Records for this exercise:
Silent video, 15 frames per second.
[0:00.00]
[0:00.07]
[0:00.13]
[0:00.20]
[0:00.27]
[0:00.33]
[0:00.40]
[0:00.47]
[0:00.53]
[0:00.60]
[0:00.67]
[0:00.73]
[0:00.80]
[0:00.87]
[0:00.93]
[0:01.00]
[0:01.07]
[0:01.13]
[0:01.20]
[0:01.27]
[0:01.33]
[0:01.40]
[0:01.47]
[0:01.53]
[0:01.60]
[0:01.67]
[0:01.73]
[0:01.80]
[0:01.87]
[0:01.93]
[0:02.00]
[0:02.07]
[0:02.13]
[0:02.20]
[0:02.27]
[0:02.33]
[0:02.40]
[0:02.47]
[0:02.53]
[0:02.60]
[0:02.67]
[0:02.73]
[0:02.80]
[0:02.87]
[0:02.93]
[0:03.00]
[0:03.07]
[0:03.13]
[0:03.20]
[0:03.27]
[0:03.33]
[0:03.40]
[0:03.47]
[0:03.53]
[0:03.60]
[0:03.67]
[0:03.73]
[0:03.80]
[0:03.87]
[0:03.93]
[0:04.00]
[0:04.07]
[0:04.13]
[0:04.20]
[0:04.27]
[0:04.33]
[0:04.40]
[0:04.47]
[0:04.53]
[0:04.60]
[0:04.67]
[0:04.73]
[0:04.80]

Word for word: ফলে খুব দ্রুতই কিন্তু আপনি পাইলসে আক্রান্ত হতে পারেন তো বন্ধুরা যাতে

Exercise aim: Copy out the material word for word and line for line.

Written solution:
Silent video, 15 frames per second.
[0:00.00]
[0:00.07]
[0:00.13]
[0:00.20]
[0:00.27]
[0:00.33]
[0:00.40]
[0:00.47]
[0:00.53]
[0:00.60]
[0:00.67]
[0:00.73]
[0:00.80]
[0:00.87]
[0:00.93]
[0:01.00]
[0:01.07]
[0:01.13]
[0:01.20]
[0:01.27]
[0:01.33]
[0:01.40]
[0:01.47]
[0:01.53]
[0:01.60]
[0:01.67]
[0:01.73]
[0:01.80]
[0:01.87]
[0:01.93]
[0:02.00]
[0:02.07]
[0:02.13]
[0:02.20]
[0:02.27]
[0:02.33]
[0:02.40]
[0:02.47]
[0:02.53]
[0:02.60]
[0:02.67]
[0:02.73]
[0:02.80]
[0:02.87]
[0:02.93]
[0:03.00]
[0:03.07]
[0:03.13]
[0:03.20]
[0:03.27]
[0:03.33]
[0:03.40]
[0:03.47]
[0:03.53]
[0:03.60]
[0:03.67]
[0:03.73]
[0:03.80]
[0:03.87]
[0:03.93]
[0:04.00]
[0:04.07]
[0:04.13]
[0:04.20]
[0:04.27]
[0:04.33]
[0:04.40]
[0:04.47]
[0:04.53]
[0:04.60]
[0:04.67]
[0:04.73]
[0:04.80]

Word for word: ফলে খুব দ্রুতই কিন্তু আপনি পাইলসে আক্রান্ত হতে পারেন তো বন্ধুরা যাতে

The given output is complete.